I tell you all this because I’ve realized something lately: I’m usually too busy and distracted to notice the beauty all around me. Often, I have the living room blinds closed to keep the glare of the sun off the TV and I sit on the couch looking in at Netflix and housework instead of out at nature.

But that day was different. That day I decided to be still and quiet. I turned the TV off and put my phone down. I held my boy and lay there consciously watching the snow and clouds dance outside my window. I realized that I, more than anyone or anything else, set the tone in my home. I stay home full-time which means all day every day I am the one who determines how much TV, media, and noise is allowed in our house. And with that decision, I determine what my son is exposed to in the way of noise and distractions.
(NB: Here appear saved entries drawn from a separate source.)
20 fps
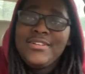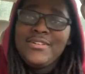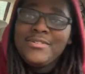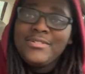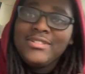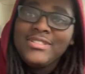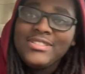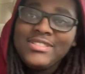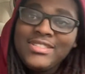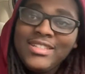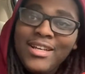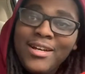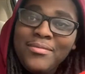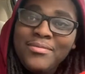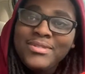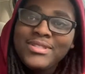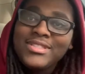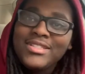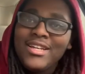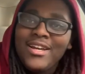What's up
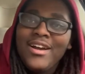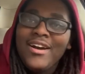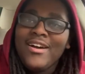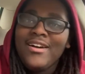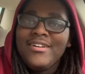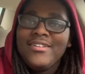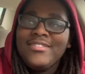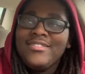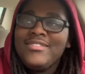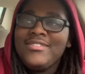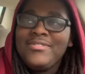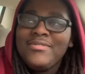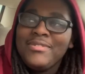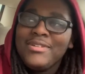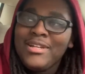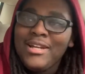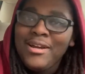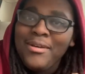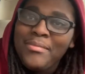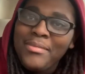with y'all? What
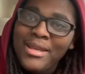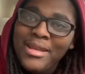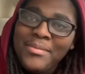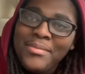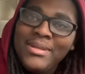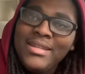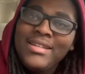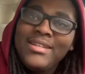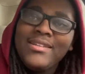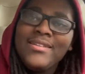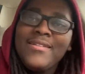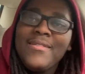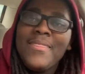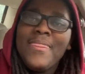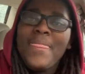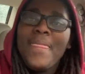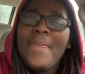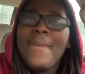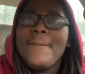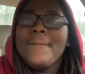up, baby?
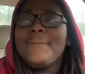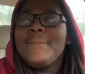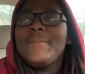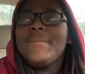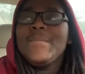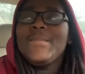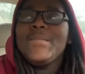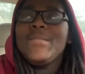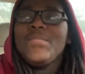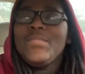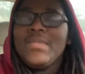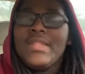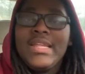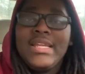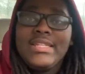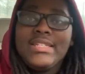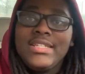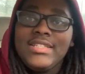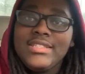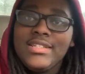
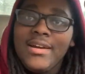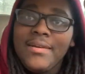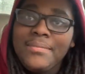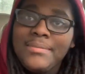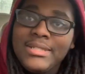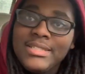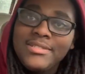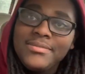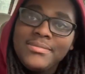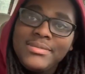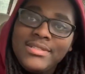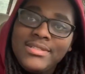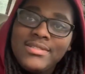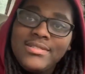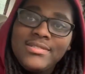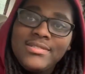Did y'all miss me?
Already I’m an example to him and when I sit holding him with the TV on in the background while I scroll through endless feeds on my phone, I’m teaching him the art of distraction rather than of mindful concentration. I’m teaching him to fill his life with noise and motion rather than stillness and silence. What I do now is what I’m teaching him to do later.

If I want him to know how to sit still and play quietly, I need to show him by my actions how those things are done. If I want him to read and love stories, I need to read books myself and read to him. If I want him to love nature and spending more time playing outside than in, then I need to take him outside and show him what a beautifully intriguing world we live in. Just like I can’t eat junk food in front of him all day and expect him to love healthy food, so I can’t fill his environment with noise and distractions and expect him to want anything else.
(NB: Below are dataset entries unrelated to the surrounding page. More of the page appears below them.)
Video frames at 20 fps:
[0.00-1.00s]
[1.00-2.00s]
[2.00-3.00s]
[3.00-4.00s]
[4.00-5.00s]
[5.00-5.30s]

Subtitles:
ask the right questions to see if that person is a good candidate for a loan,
10967813_10152645679501517_1705059145_n{Reading Anne of Green Gables together}

Sometimes the quiet drives me crazy when I’m home alone all day but I’m learning to be careful about my own need for noise and accidentally instilling that same need in my son. As a mom it’s my responsibility to teach and lead by example and that often means working on my own bad habits and growing myself into the same kind of person I would like my children to be; I can’t have expectations for them that I don’t live up to myself.
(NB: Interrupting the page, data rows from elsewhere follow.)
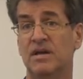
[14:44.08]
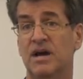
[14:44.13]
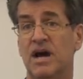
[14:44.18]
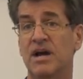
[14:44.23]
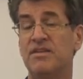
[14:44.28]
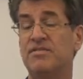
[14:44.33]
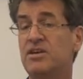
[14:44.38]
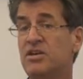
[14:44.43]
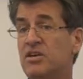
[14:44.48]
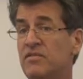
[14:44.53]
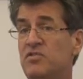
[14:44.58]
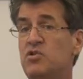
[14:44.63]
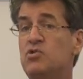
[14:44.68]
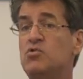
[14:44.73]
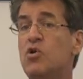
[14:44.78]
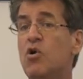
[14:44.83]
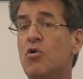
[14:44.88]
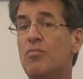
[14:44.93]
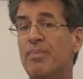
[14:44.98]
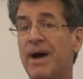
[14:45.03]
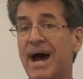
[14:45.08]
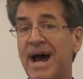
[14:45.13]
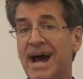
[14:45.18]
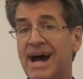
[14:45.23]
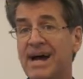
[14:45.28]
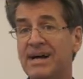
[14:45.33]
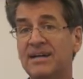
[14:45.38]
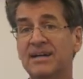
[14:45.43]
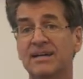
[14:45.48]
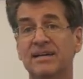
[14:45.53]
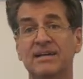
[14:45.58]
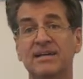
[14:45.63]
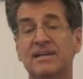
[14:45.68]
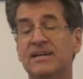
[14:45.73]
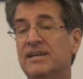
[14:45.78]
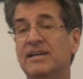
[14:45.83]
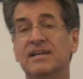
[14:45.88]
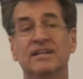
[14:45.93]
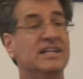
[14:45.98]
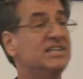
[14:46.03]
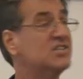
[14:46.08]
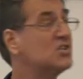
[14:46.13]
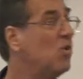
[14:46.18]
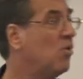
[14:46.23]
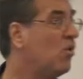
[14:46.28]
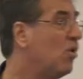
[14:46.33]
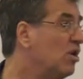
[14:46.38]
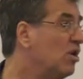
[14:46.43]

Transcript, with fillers: I think if you go back, let's go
This is not just for my baby either; it’s benefited me as well. I’m enjoying the quiet and the peaceful feel our home has when it’s not filled with all the flashing lights and sounds of TV. I’m enjoying the things I notice and can concentrate on when I look away from my phone and at the world and people around me instead. I by no means think all TV and social media are bad, I’m just starting to recognize the ways I’m abusing good things and setting a bad example in the process. I’m learning to love the quiet and to live in that quiet rather than automatically drowning out my thoughts with background noise.

Good living takes discipline. It takes discipline and forethought to eat healthy meals. It takes discipline to sit down and read or to tap out words. It takes discipline to build strong, happy, healthy relationships. And I’m learning too that it takes discipline to manage the noise and distractions that come with our modern way of life, with cell phones and social media.

Every day I have a choice and an opportunity with the way I live, the home I build, the example I set. Each day is a new chance and building block but eventually those blocks add up from a foundation to a structure—so I must ask, what am I building today with this block? What will this house look like and how will I build and grow the people in it? It’s up to me, every day, one day at a time…and every single day and block counts towards the final structure.